Example: An investor hears that a company is on the verge of declaring bankruptcy. Based on this information, the investor considers selling the stock. When they go online to read the latest news about the company, they only read the stories that confirm the likely bankruptcy scenario and miss a story about a new product the company has just launched that is expected to perform well and increase sales. Instead of holding the stock, the investor sells it at a substantial loss just before it turns around and climbs to an all-time high. The investor went online simply to confirm the bankruptcy information that they heard was correct and missed the other news as a result.
 
  • Loss aversion bias – Relates to the tendency to strongly prefer avoiding losses than to achieving gains; as such, investors will base their decisions on perceived gains rather than perceived losses.
  • Regret aversion bias – Investors who reject the fact that they’ve made a poor decision, in order to avoid the unpleasant feelings associated with that decision; in turn, causing them to stick with their decision, which can make the outcome from those decisions worse.
Example: An investor owns shares of a company in which there has been a material change in the business landscape. Even though the company has underperformed and it seems as though it will continue to underperform, they do not sell their stocks as they do not want to admit they have made a poor decision to purchase the stock in the first place.
 
  • Overconfidence – When investors overestimate their abilities or accuracy of their predictions, causing them to underestimate risks and exaggerate their ability to control events.
Concentrating on your goals helps mitigate these behaviours. The focus is not on panic selling in a down market or the purchase of a “hot stock,” but on a long-term commitment to your identified life goals.
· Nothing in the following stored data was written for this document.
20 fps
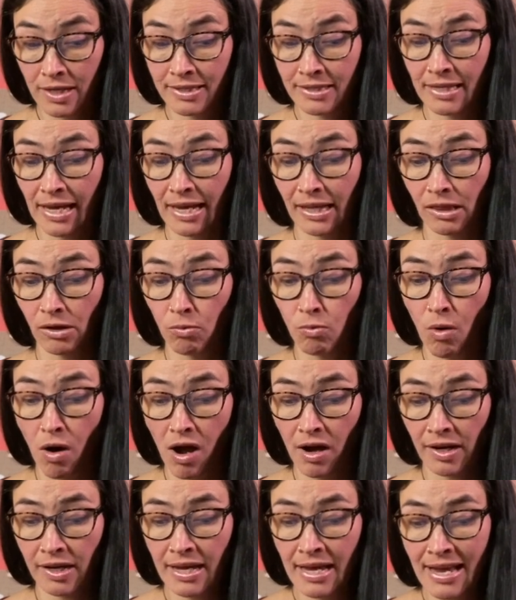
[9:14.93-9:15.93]
sang the
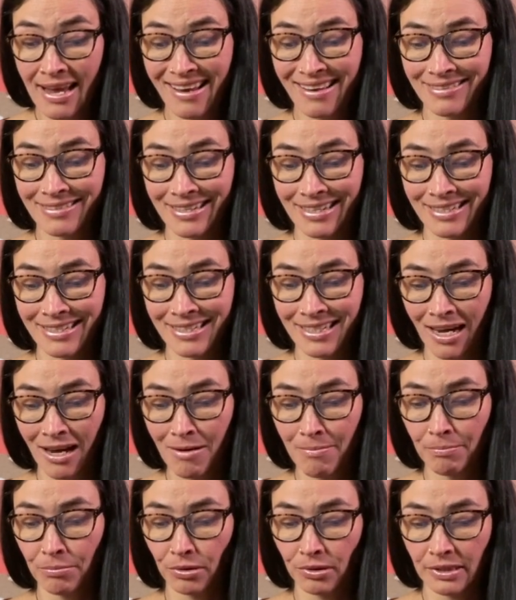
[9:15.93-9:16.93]
wok as it
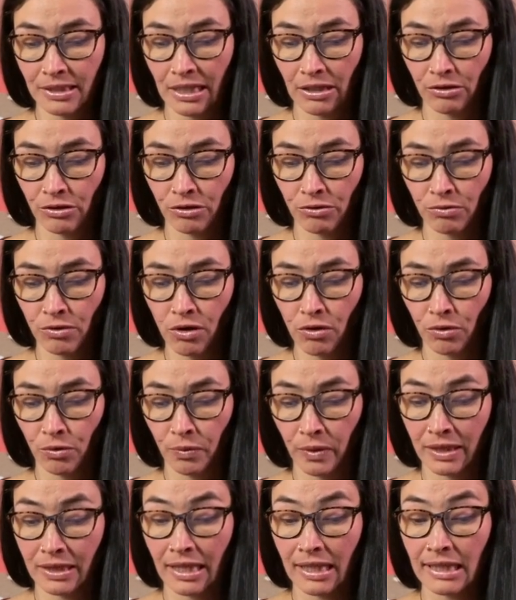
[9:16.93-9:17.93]
tumbled down the road
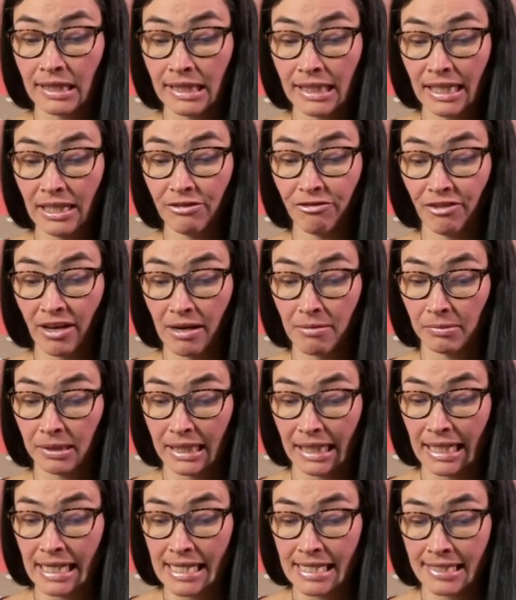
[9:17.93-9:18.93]
with the Li
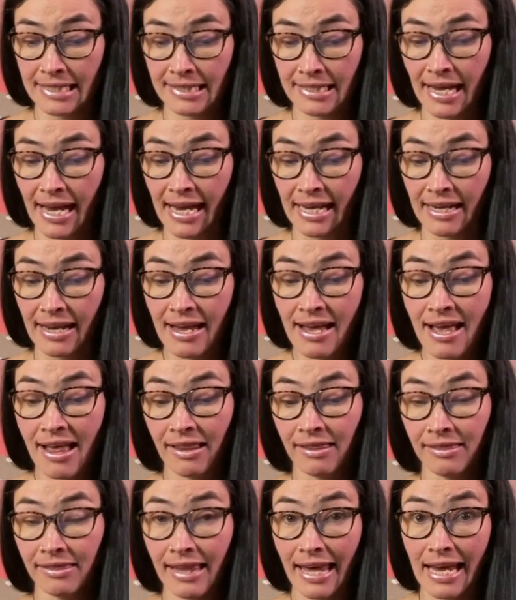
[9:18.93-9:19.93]
family inside,
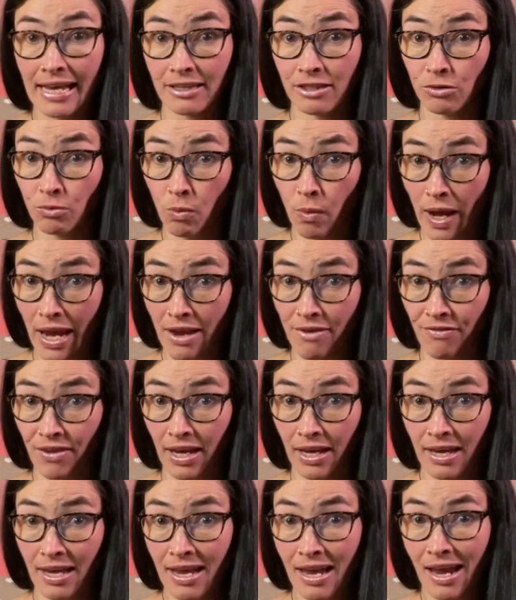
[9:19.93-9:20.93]
legs waving
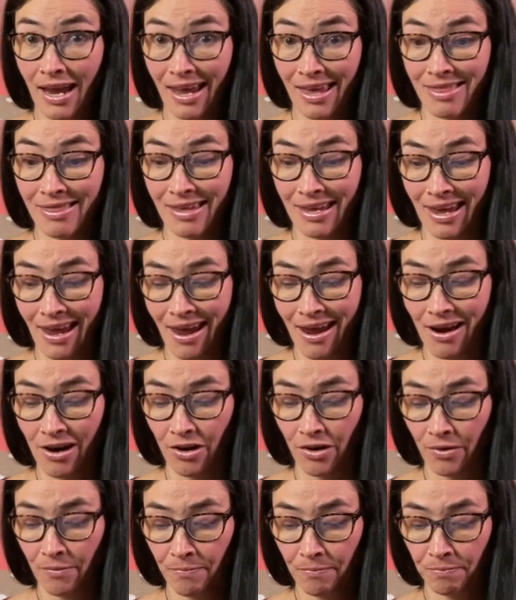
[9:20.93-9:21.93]
in the
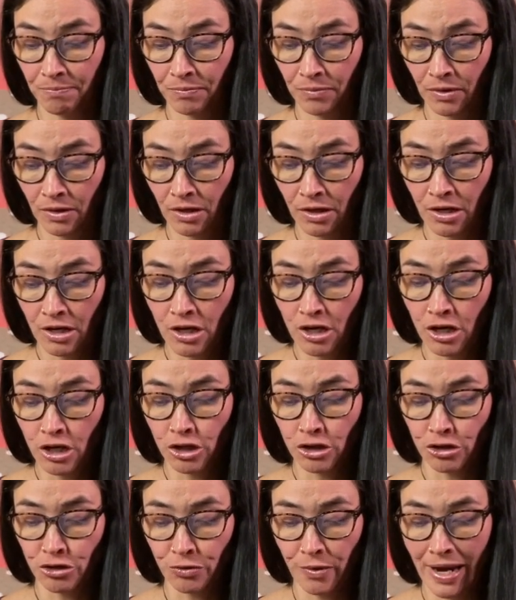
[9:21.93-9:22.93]
air.
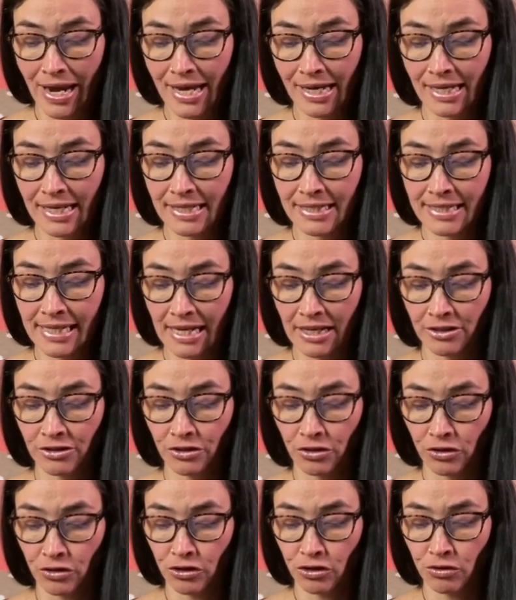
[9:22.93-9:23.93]
Dragon
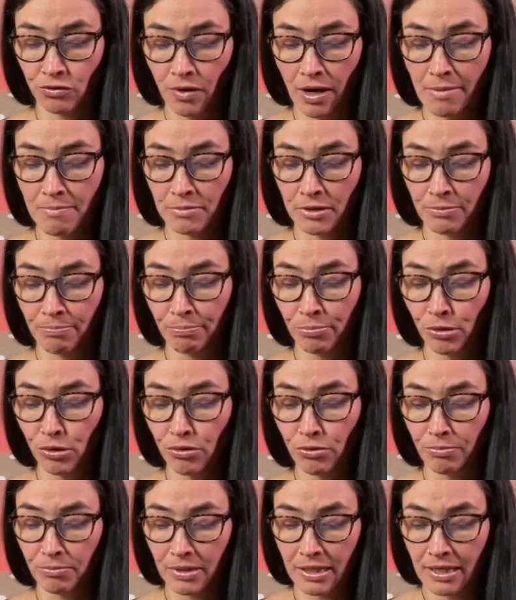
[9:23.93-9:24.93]
dancers' drums
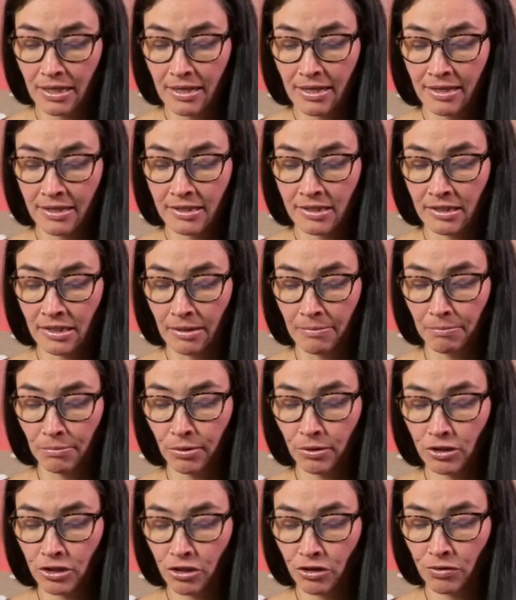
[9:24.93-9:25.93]
boomed,
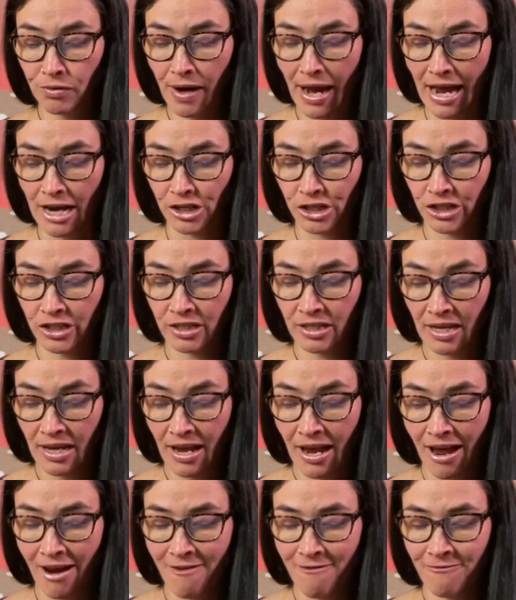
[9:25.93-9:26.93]
cymbals crashed,
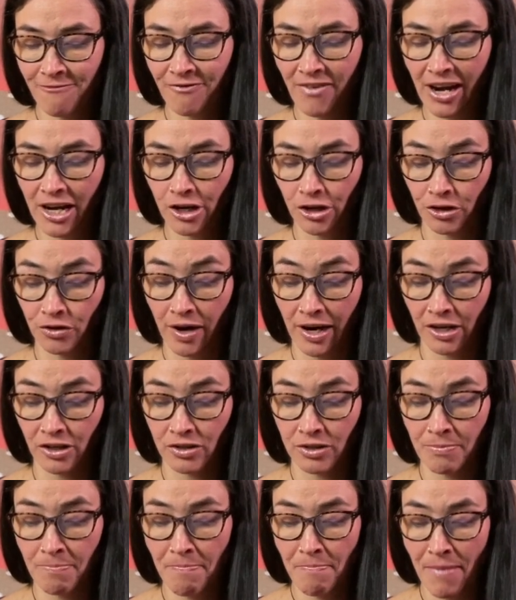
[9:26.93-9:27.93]
and
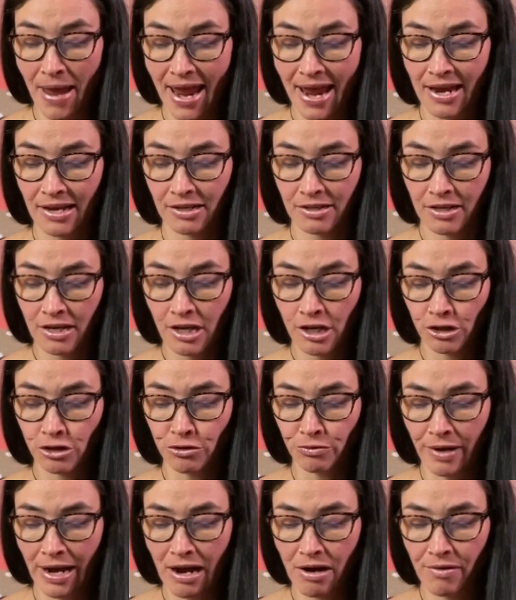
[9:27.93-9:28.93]
firecrackers banged,
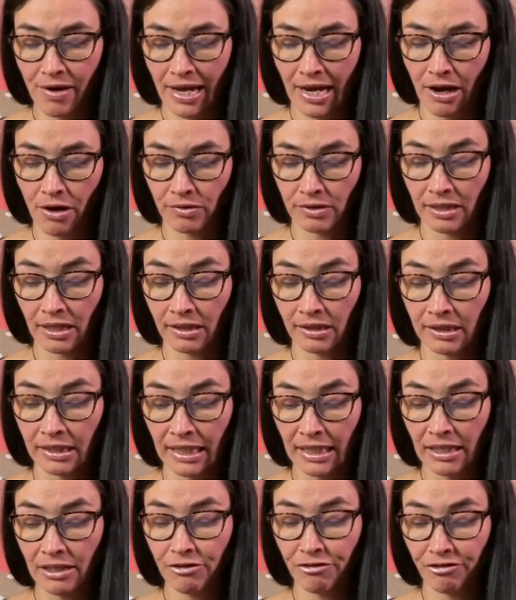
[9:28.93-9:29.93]
drowning out the
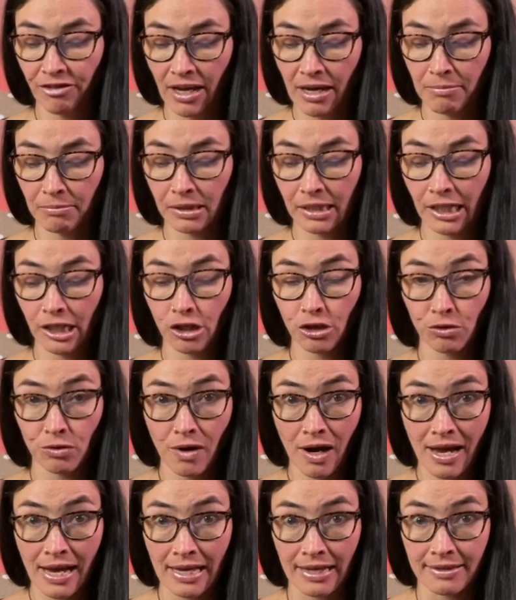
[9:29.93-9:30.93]
Li family
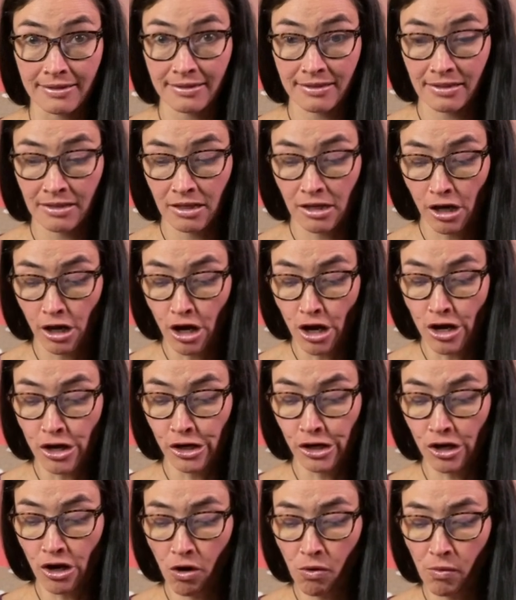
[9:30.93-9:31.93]
cries.
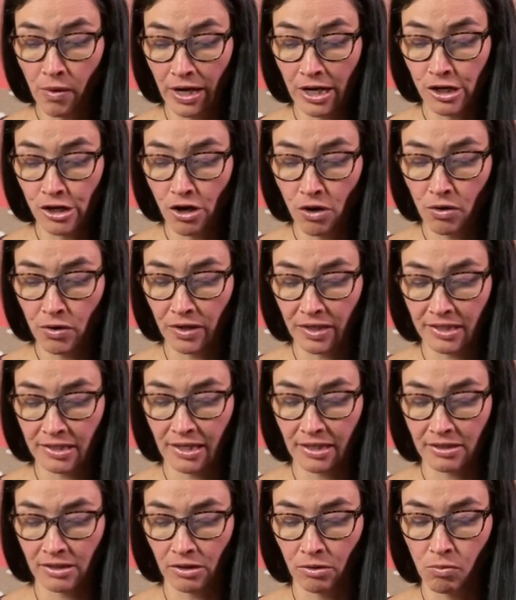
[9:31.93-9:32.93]
No one noticed
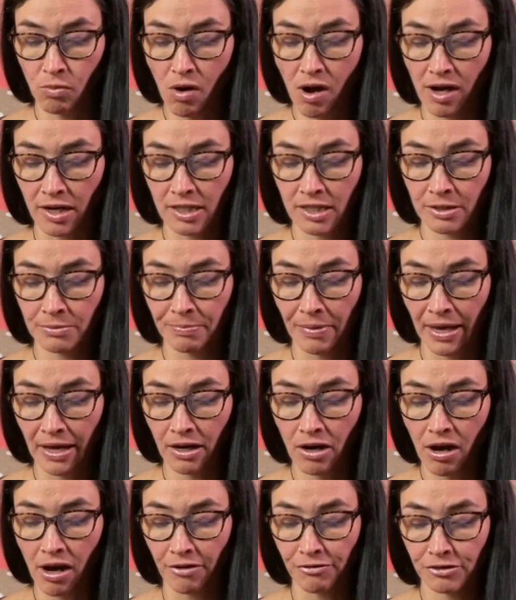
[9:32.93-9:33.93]
as the wok sped
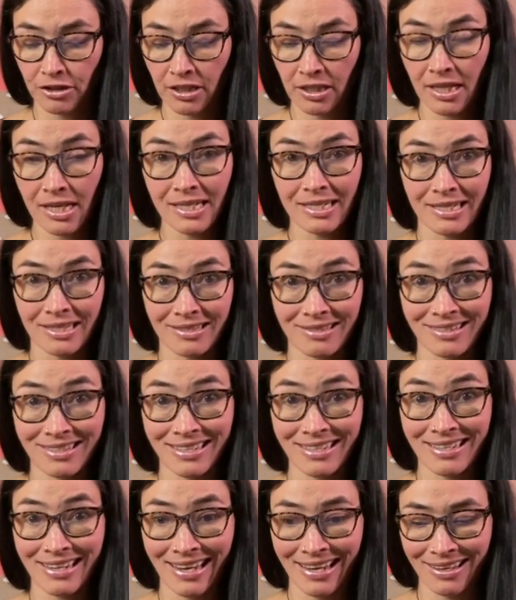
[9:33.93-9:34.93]
off to the
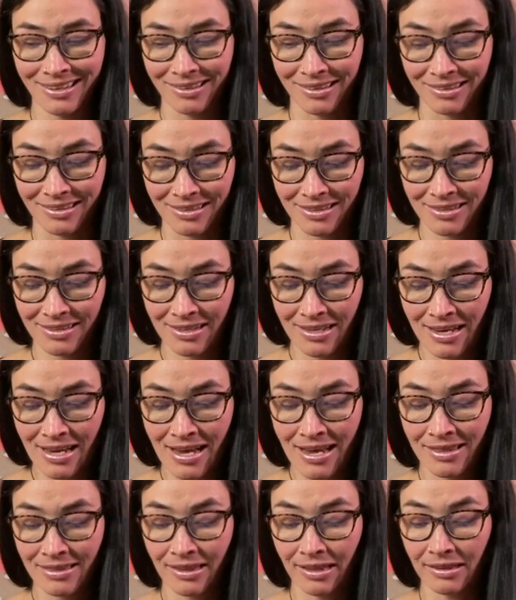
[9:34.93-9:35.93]
distant hills.
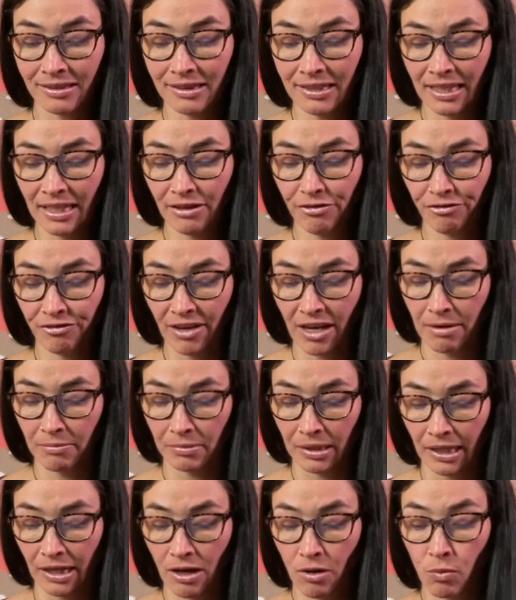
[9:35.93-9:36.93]
The Li
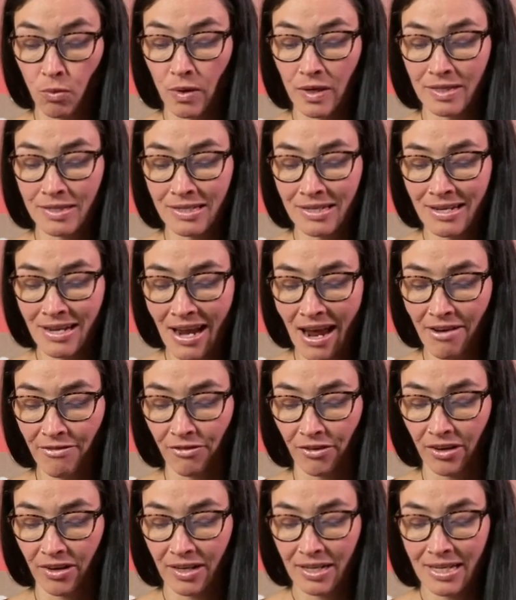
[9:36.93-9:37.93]
family was
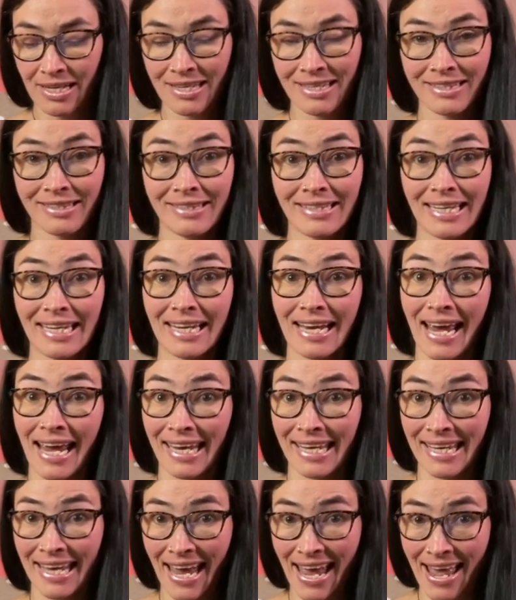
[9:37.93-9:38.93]
never seen
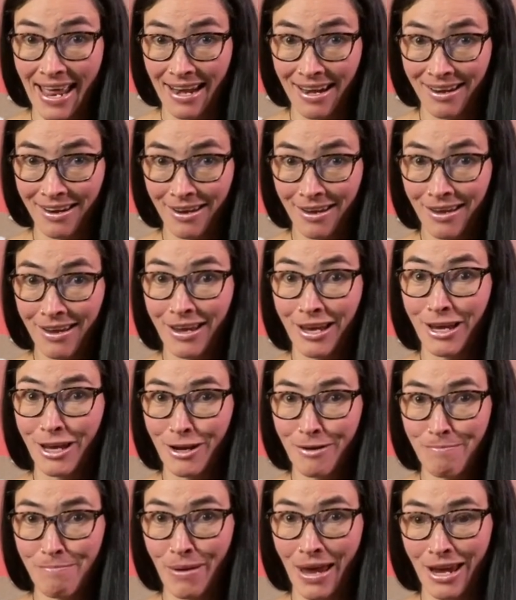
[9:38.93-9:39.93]
again
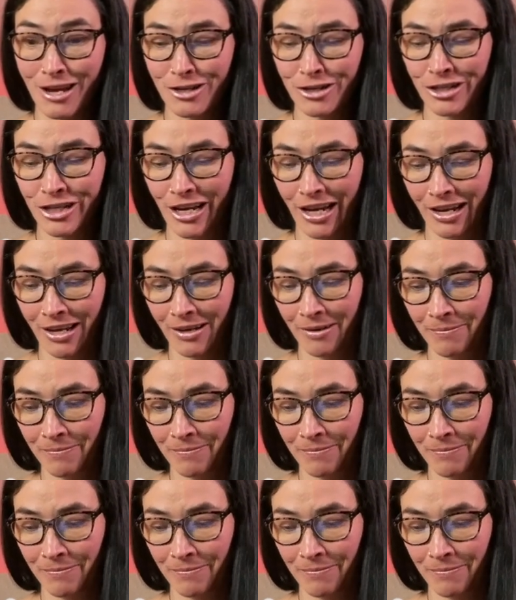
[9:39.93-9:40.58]
in Beijing.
Another benefit to this approach is that by tracking each goal separately, it will give you a much better picture as to how you are succeeding relative to each of the goals you’ve identified.

For example, you will know if you are on plan to having enough funds to pay for your children’s education, or a vacation property, each of which forms one of the goals identified.

By incorporating a goals-based investment philosophy with your Investment Advisor to construct your portfolio, you can focus on long-term investment success, reduce behavioral biases and increase commitment to your life goals; while relying less on discussions focused only on results against an irrelevant benchmark.

Ultimately, implementing a disciplined approach with your personal and unique goals at the forefront should provide you with the confidence that you and your advisor can structure a portfolio and investment plan that will assist you in attaining your goals, whatever they may be.